Russia resumes critical gas supplies to Europe via Nord Stream 1 | Energy News

The pipeline under the Baltic Sea had been shut since July 11 to undergo annual maintenance, amid fears of a permanent halt in retaliation for Western sanctions.

Russia has reopened the Nord Stream 1 gas pipeline after 10 days of stopping critical supplies to Europe through Germany, dispelling fears of a retaliatory halt of gas shipments from Moscow.

“It’s working,” a Nord Stream spokesman said, without specifying the amount of gas being delivered.

According to data provided by Russia’s state-owned energy giant Gazprom to Gascade, the German operator of the line, 530 gigawatt hours (GWh) would be delivered during the day.

This was only 30 percent of its capacity, Klaus Mueller, president of Germany’s energy regulator, the Federal Network Agency, said on Twitter.

The Nord Stream 1 pipeline under the Baltic Sea had been shut since July 11 to undergo annual maintenance.

Russia’s President Vladimir Putin had indicated that gas shipments via the Nord Stream 1 pipeline would restart as soon as maintenance was complete, but also warned that flows may be limited unless a dispute over sanctioned parts is resolved.

Gazprom cut flows to Germany via the vital Nord Stream 1 pipeline by some 40 percent last month, blaming the absence of a Siemens gas turbine that was undergoing repairs in Canada.

The German government rejected Gazprom’s explanation and feared that Moscow would not reopen the pipeline after the scheduled work, in retaliation for Western sanctions over Russia’s invasion of Ukraine.

The European Commission on Wednesday urged European Union countries to reduce demand for natural gas by 15 percent over the coming months to secure winter stocks and defeat Russia’s “blackmail”.

Announcing an emergency plan, EU commissioners also asked member states to give Brussels special powers to impose compulsory energy rationing if Russia cuts off Europe’s gas lifeline.

“Russia is blackmailing us,” European Commission President Ursula von der Leyen told reporters.
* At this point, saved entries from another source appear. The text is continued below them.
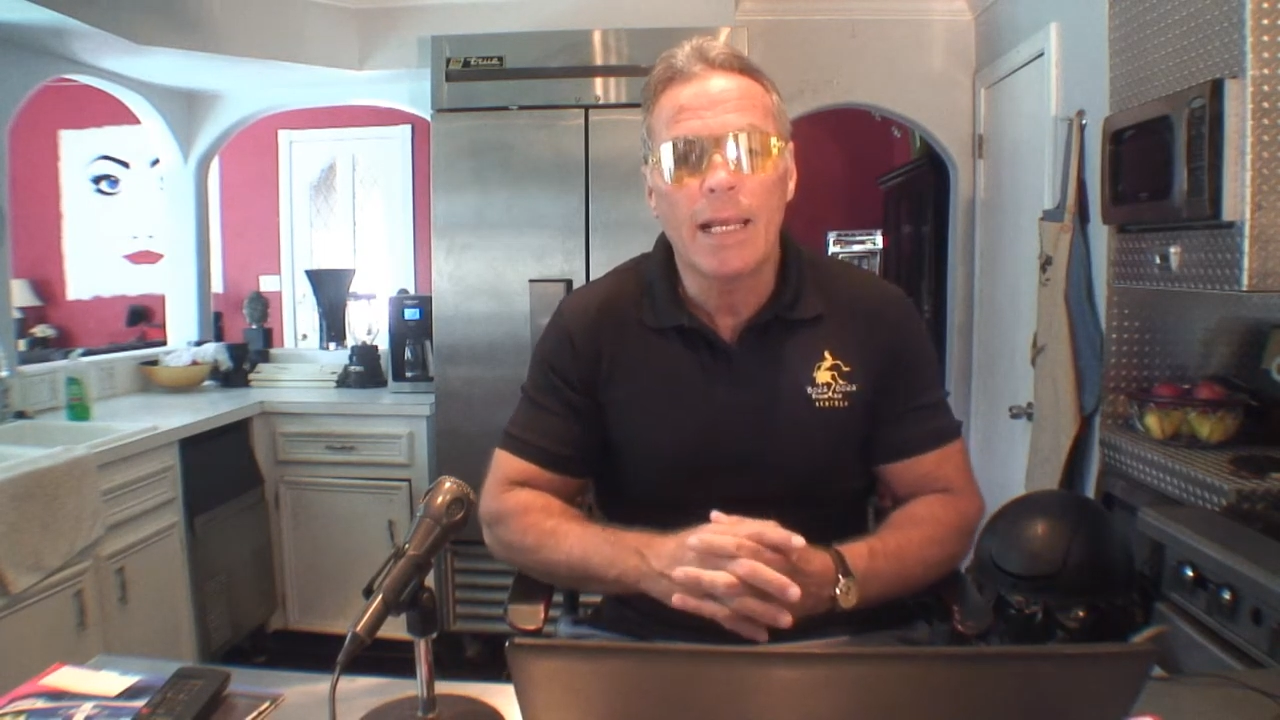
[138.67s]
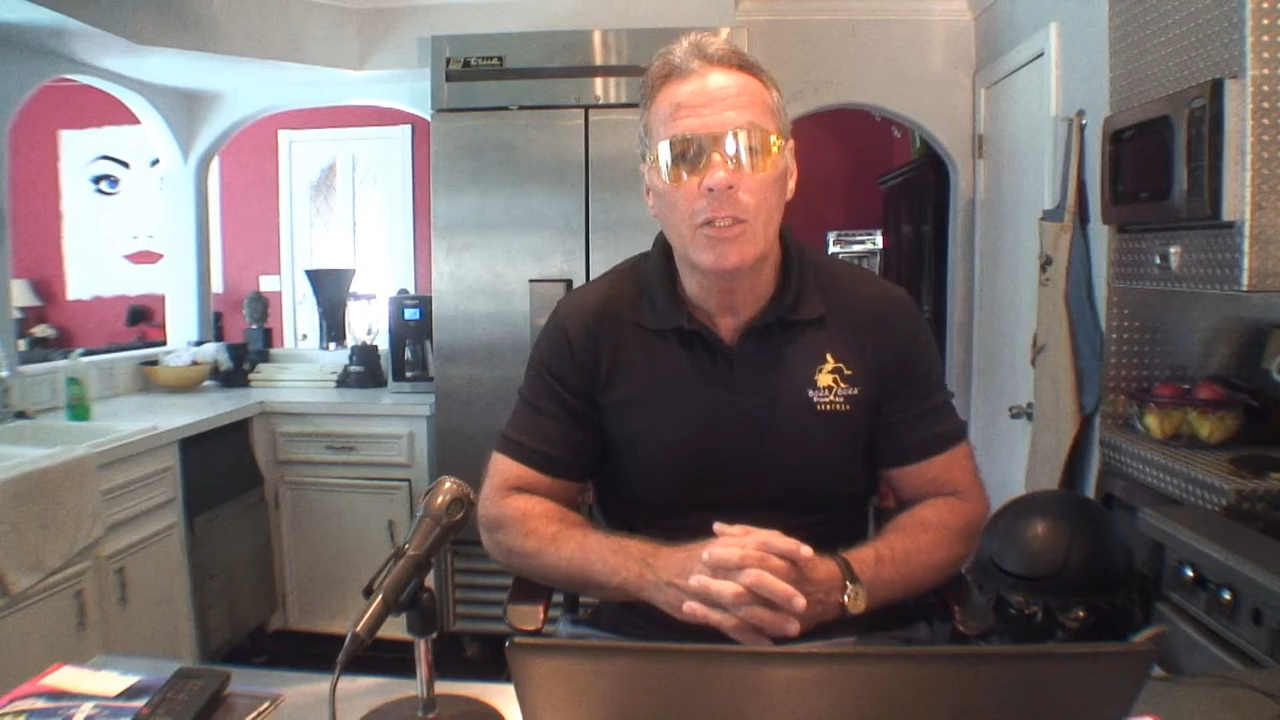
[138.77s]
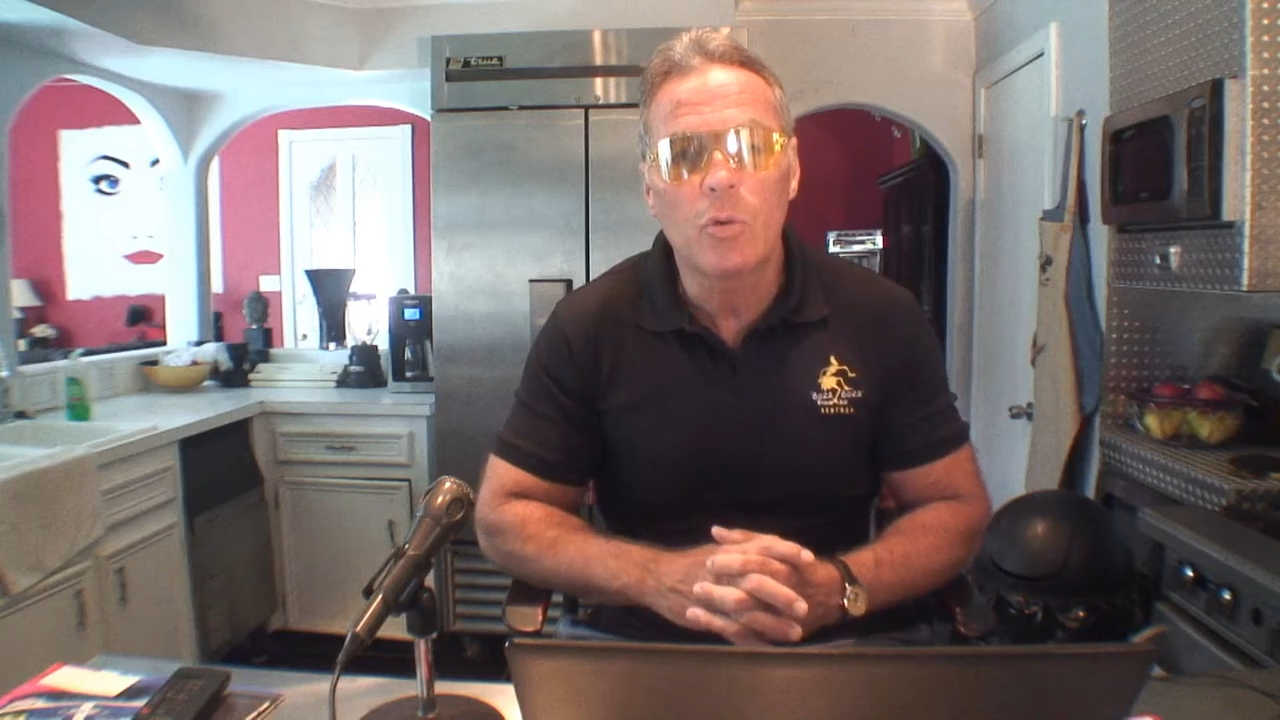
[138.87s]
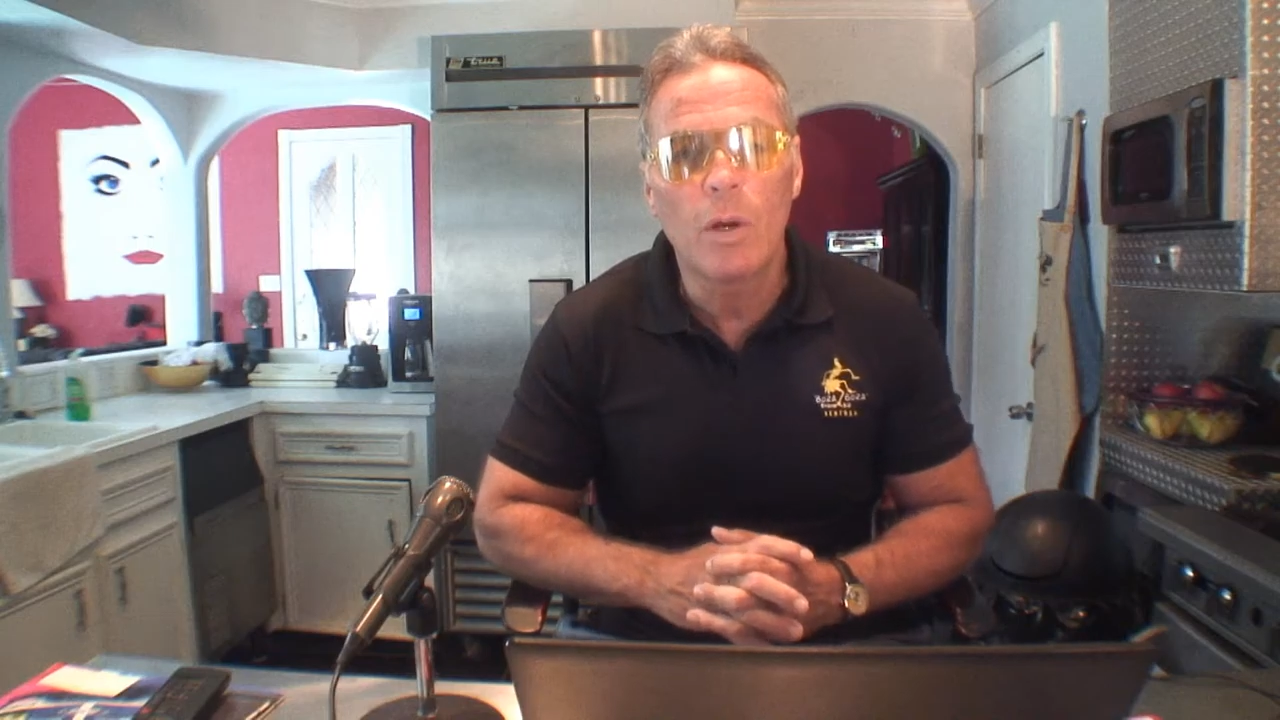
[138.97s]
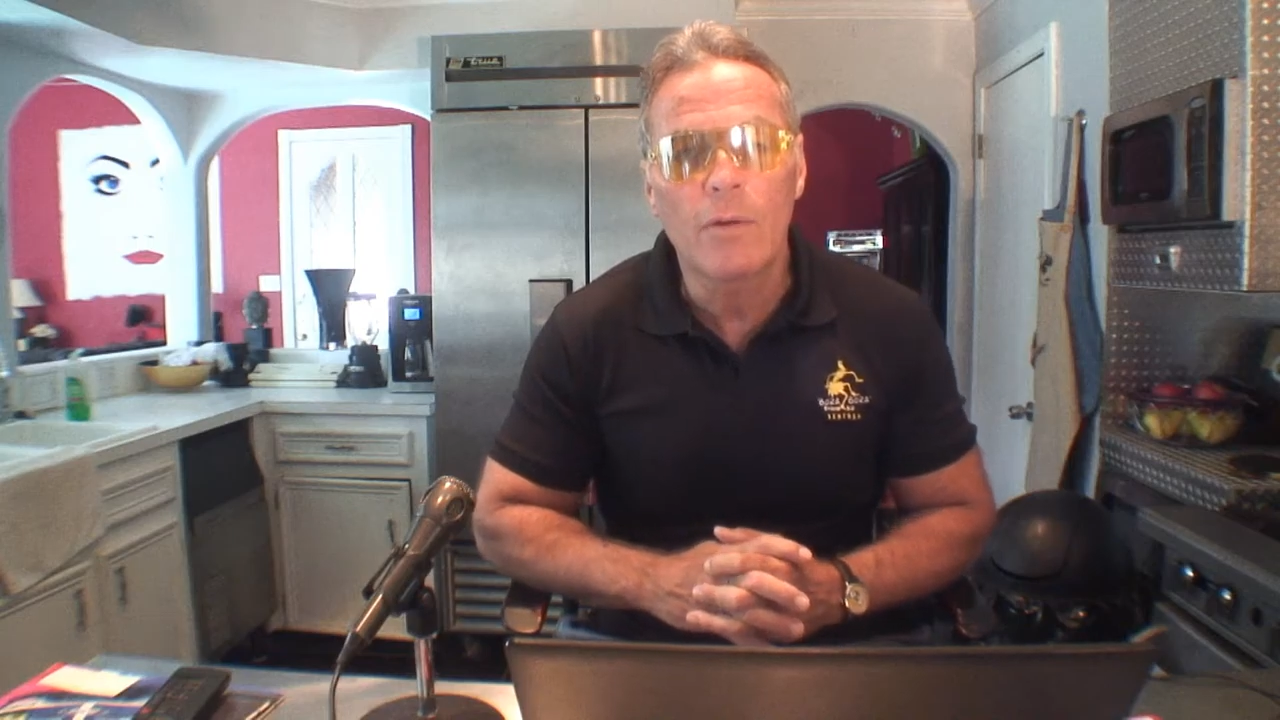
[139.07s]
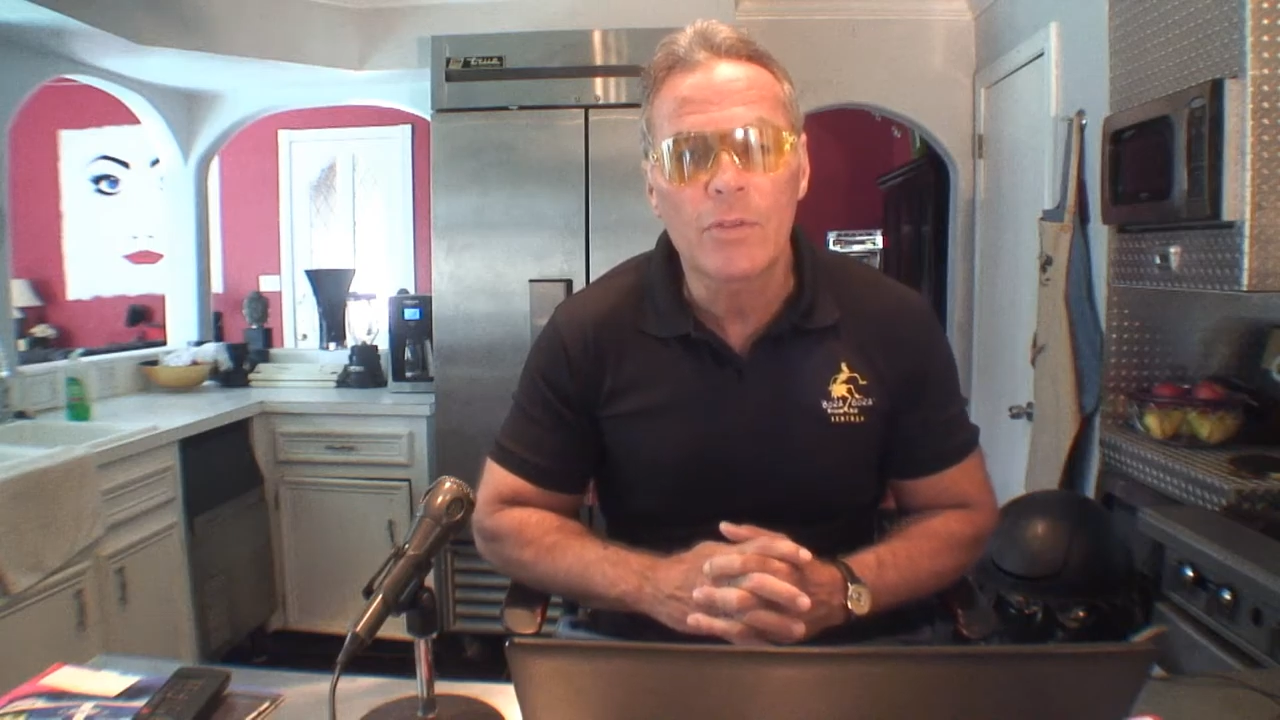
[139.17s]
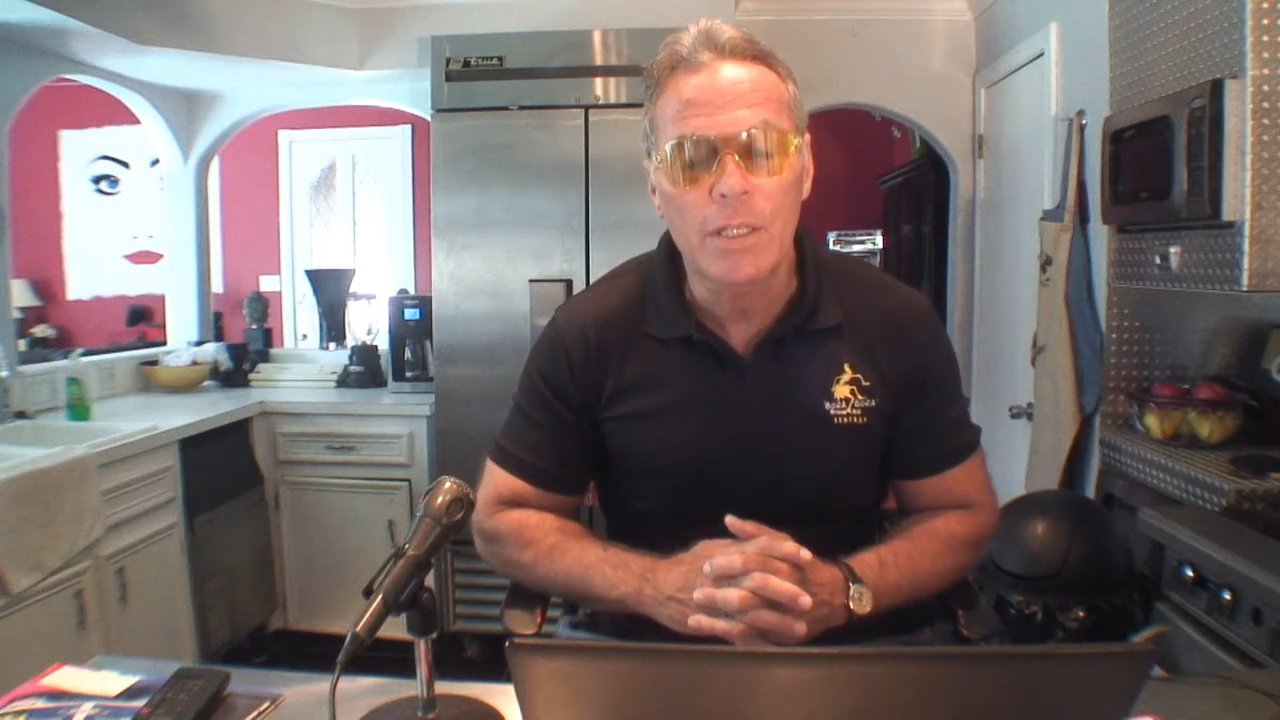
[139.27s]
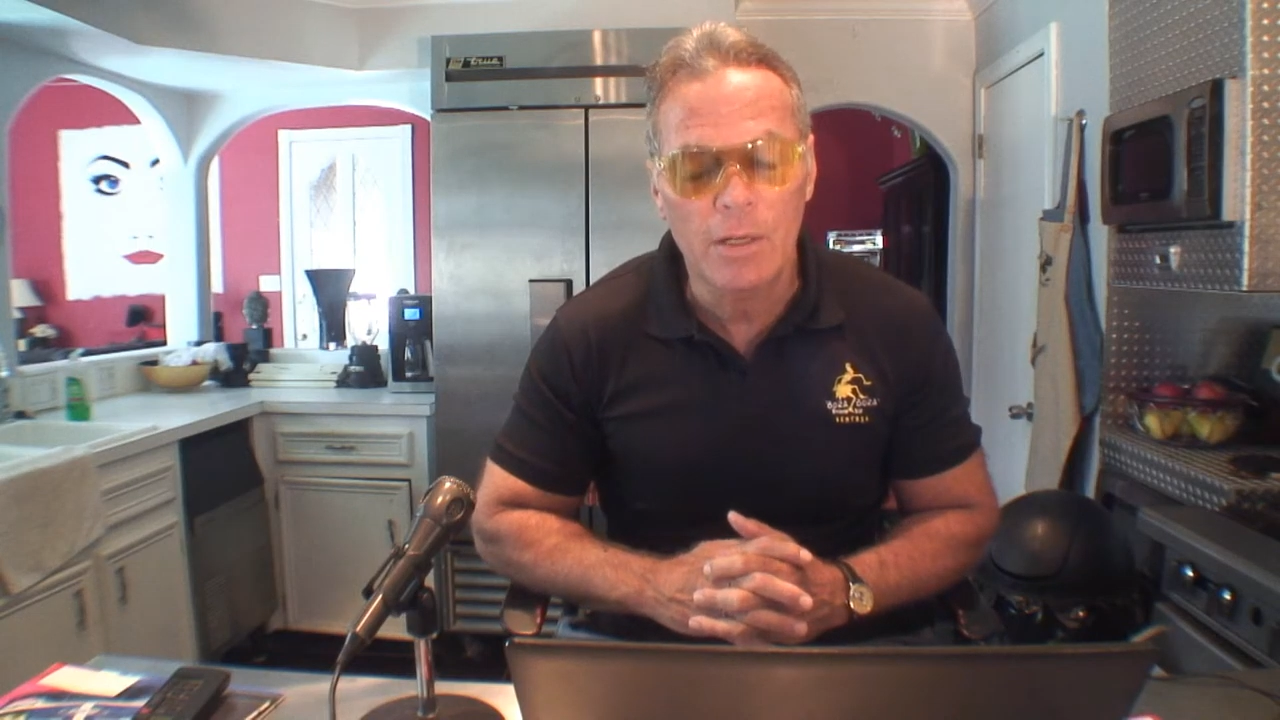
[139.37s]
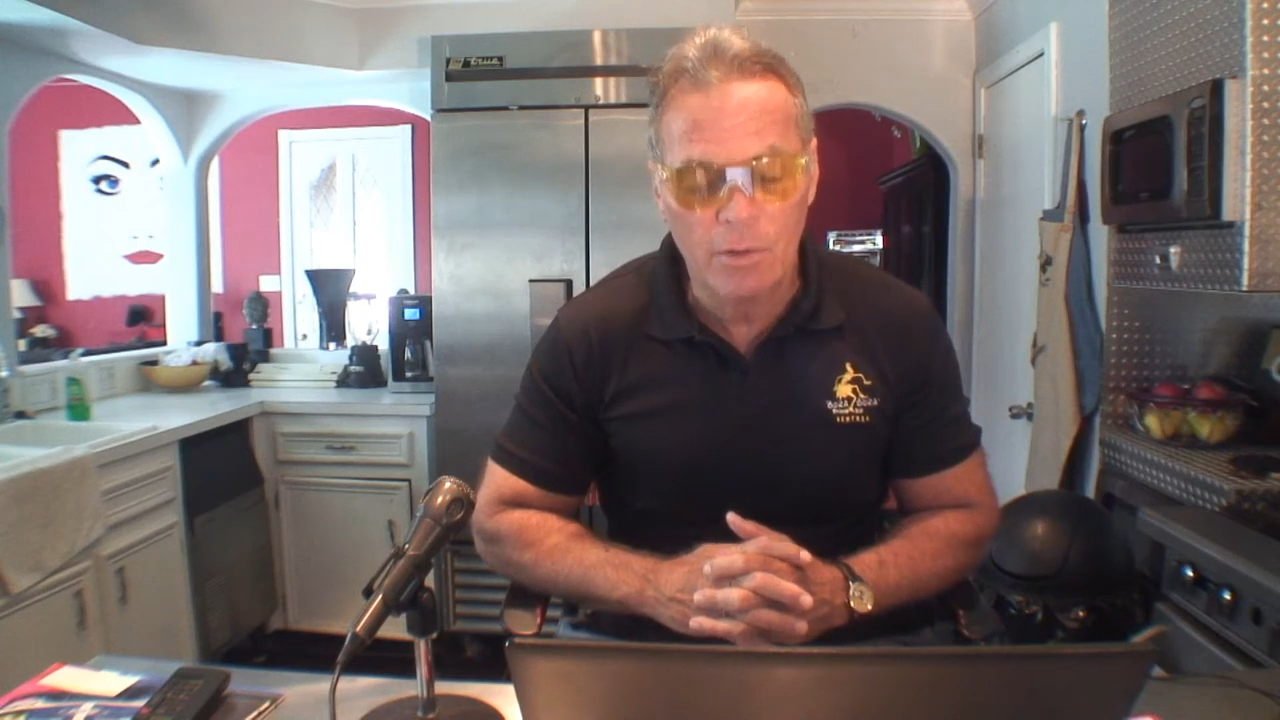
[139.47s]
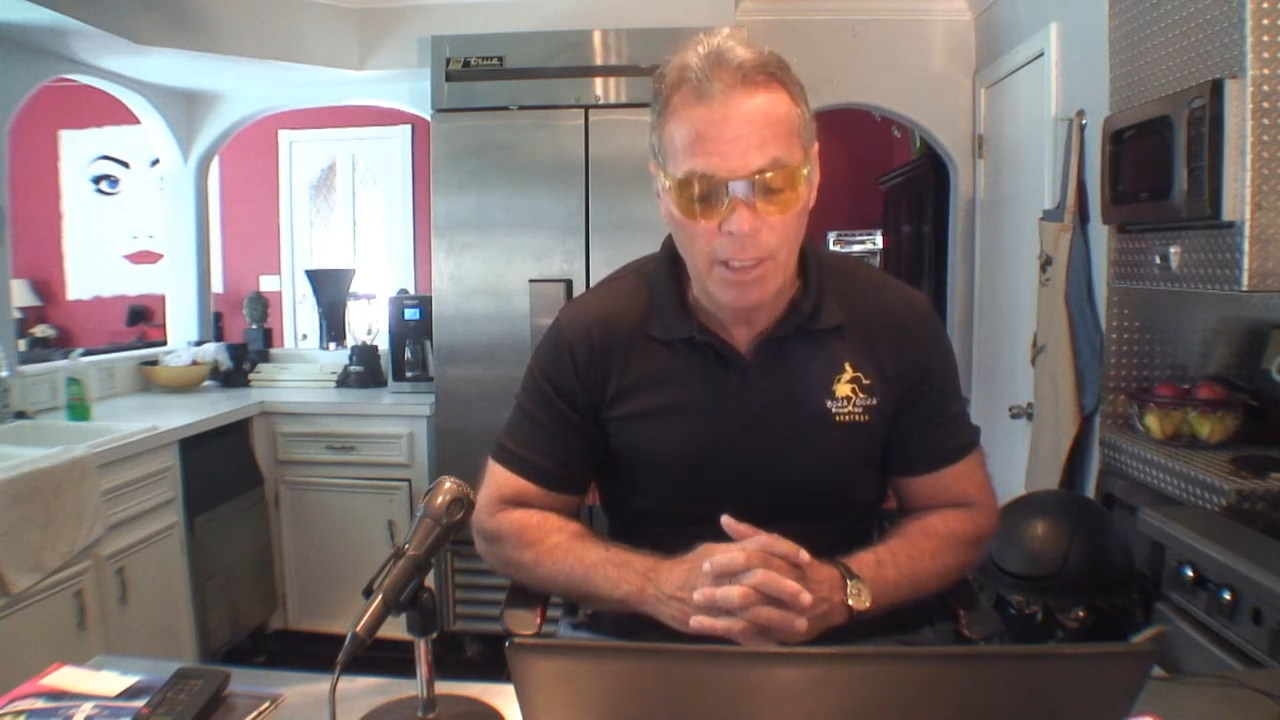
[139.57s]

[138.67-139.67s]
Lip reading: a 12-cylinder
“Russia is using energy as a weapon and therefore, in any event, whether it’s a partial major cut-off of Russian gas or total cut-off … Europe needs to be ready.”

A total shutdown of imports or a sharp reduction in the flow from east to west could have a catastrophic effect on the European economy, shutting factories and forcing households to turn down the heat.

Last year, Russia accounted for some 40 percent of the EU’s total gas imports and any further disruption to supply would also push consumer prices higher and raise the risk of a deep recession.

The pipeline restart came after comments from Russia’s foreign minister showed the Kremlin’s goals had expanded during the five-month war.

Sergey Lavrov told state news agency RIA Novosti on Wednesday that Russia’s military “tasks” in Ukraine now go beyond the eastern Donbas region.